### Exercise prompt
Please keep pictures out and return the lines below exactly, from the one holding "[0:02.00-0:03.00]" through the last, both included.

BEGIN Records supplied

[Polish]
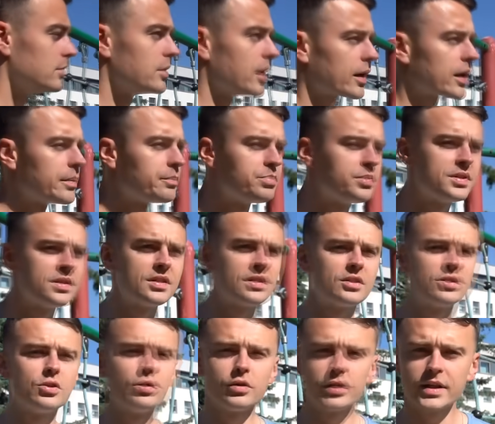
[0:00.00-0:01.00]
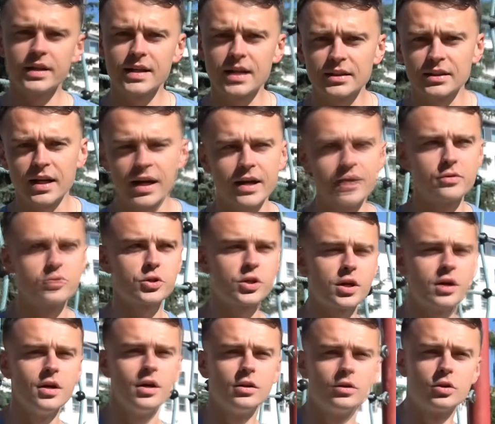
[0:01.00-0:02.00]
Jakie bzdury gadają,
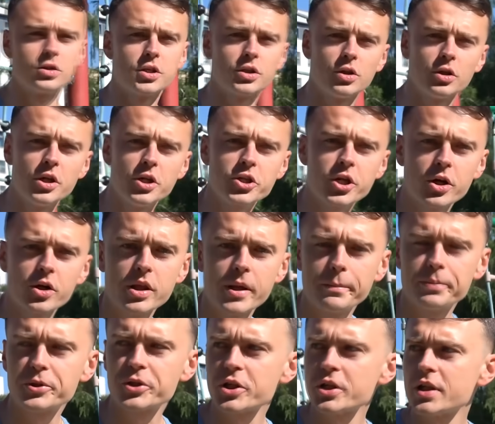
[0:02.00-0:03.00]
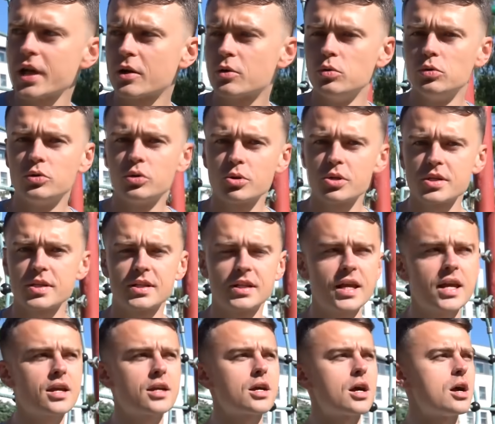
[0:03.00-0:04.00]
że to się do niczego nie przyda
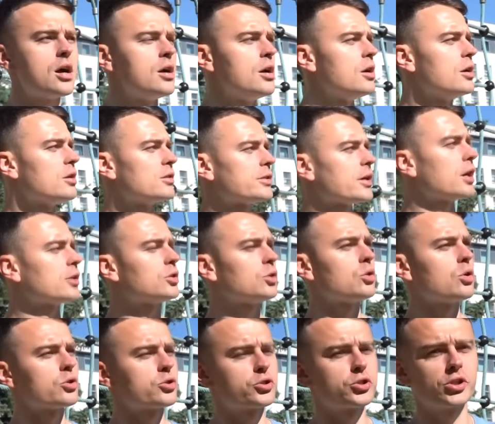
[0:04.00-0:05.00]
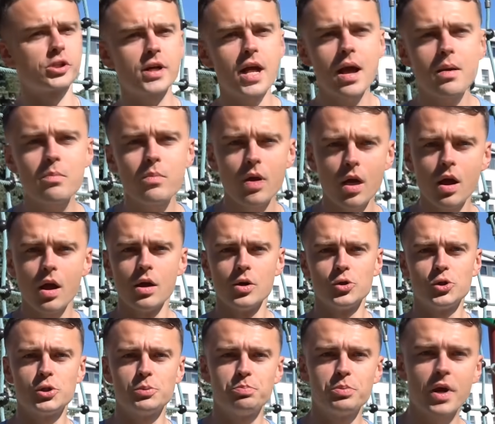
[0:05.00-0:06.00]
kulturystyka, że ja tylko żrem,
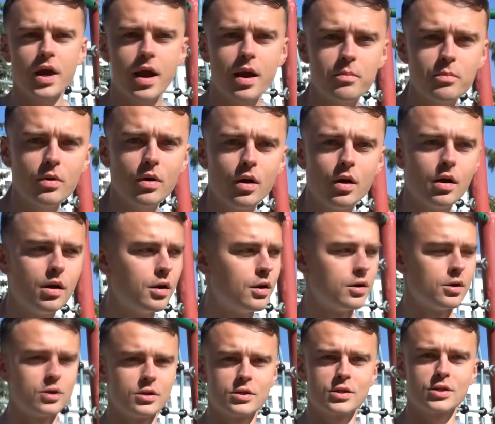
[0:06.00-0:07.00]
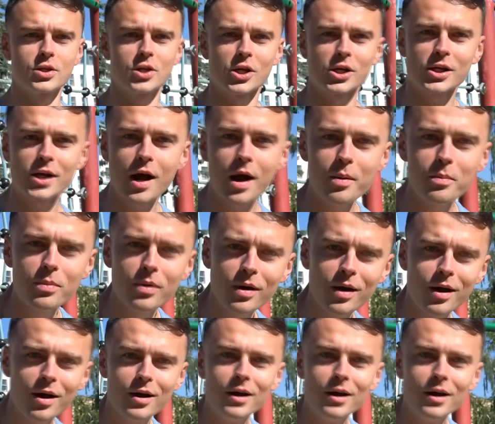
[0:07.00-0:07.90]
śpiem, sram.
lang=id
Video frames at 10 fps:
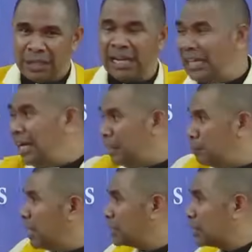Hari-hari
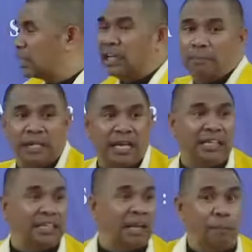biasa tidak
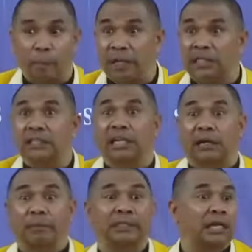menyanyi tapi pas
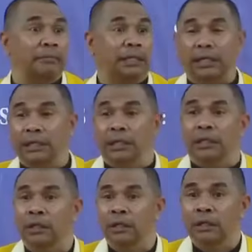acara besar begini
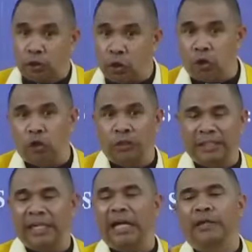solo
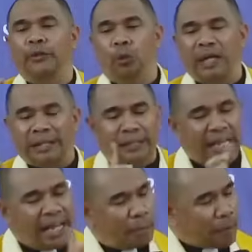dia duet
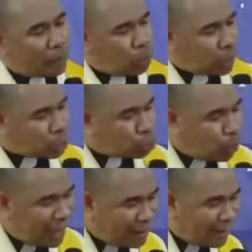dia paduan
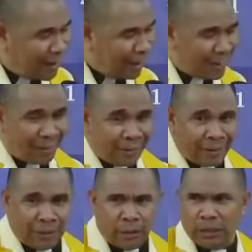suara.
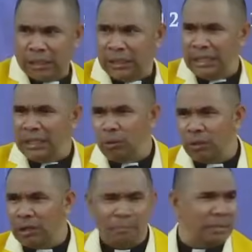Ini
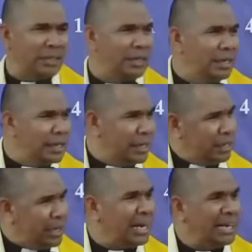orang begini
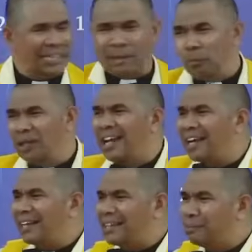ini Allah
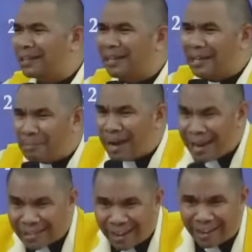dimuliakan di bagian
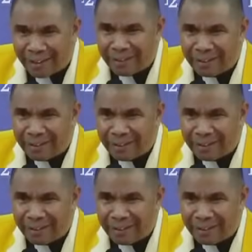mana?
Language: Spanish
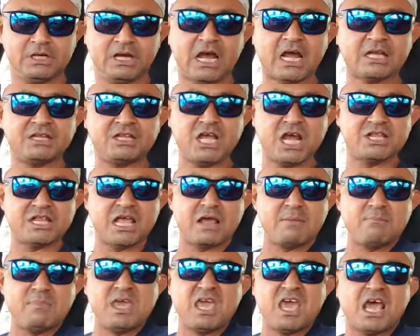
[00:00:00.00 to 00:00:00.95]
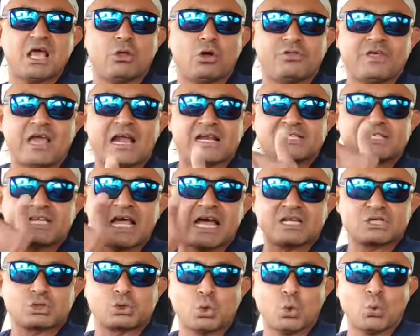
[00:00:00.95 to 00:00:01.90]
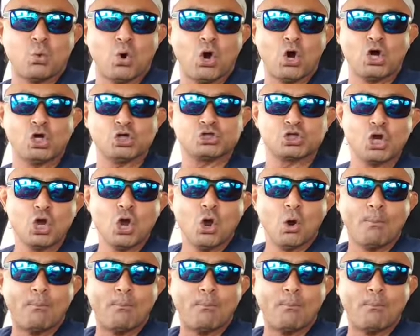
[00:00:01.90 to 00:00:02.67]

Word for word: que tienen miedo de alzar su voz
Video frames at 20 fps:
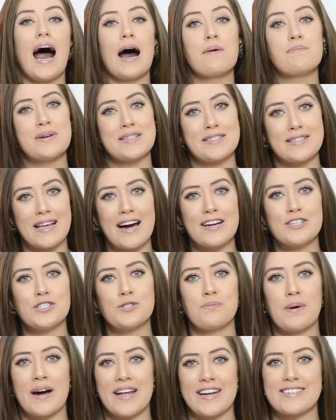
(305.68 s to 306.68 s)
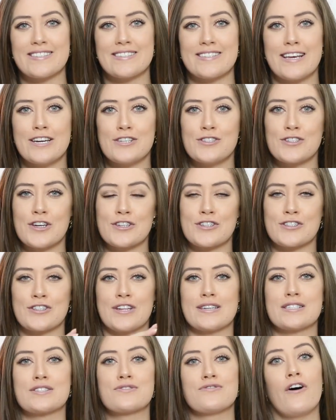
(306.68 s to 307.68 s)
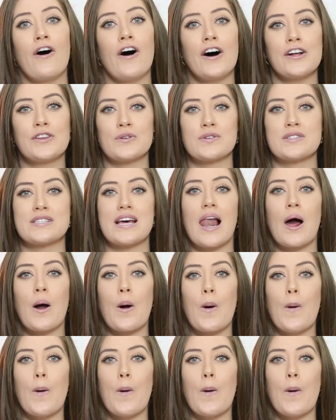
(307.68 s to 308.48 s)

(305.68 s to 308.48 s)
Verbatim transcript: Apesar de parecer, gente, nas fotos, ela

END Records supplied

### Your solution
[0:02.00-0:03.00]
[0:03.00-0:04.00]
że to się do niczego nie przyda
[0:04.00-0:05.00]
[0:05.00-0:06.00]
kulturystyka, że ja tylko żrem,
[0:06.00-0:07.00]
[0:07.00-0:07.90]
śpiem, sram.
lang=id
Video frames at 10 fps:
Hari-hari
biasa tidak
menyanyi tapi pas
acara besar begini
solo
dia duet
dia paduan
suara.
Ini
orang begini
ini Allah
dimuliakan di bagian
mana?
Language: Spanish
[00:00:00.00 to 00:00:00.95]
[00:00:00.95 to 00:00:01.90]
[00:00:01.90 to 00:00:02.67]

Word for word: que tienen miedo de alzar su voz
Video frames at 20 fps:
(305.68 s to 306.68 s)
(306.68 s to 307.68 s)
(307.68 s to 308.48 s)

(305.68 s to 308.48 s)
Verbatim transcript: Apesar de parecer, gente, nas fotos, ela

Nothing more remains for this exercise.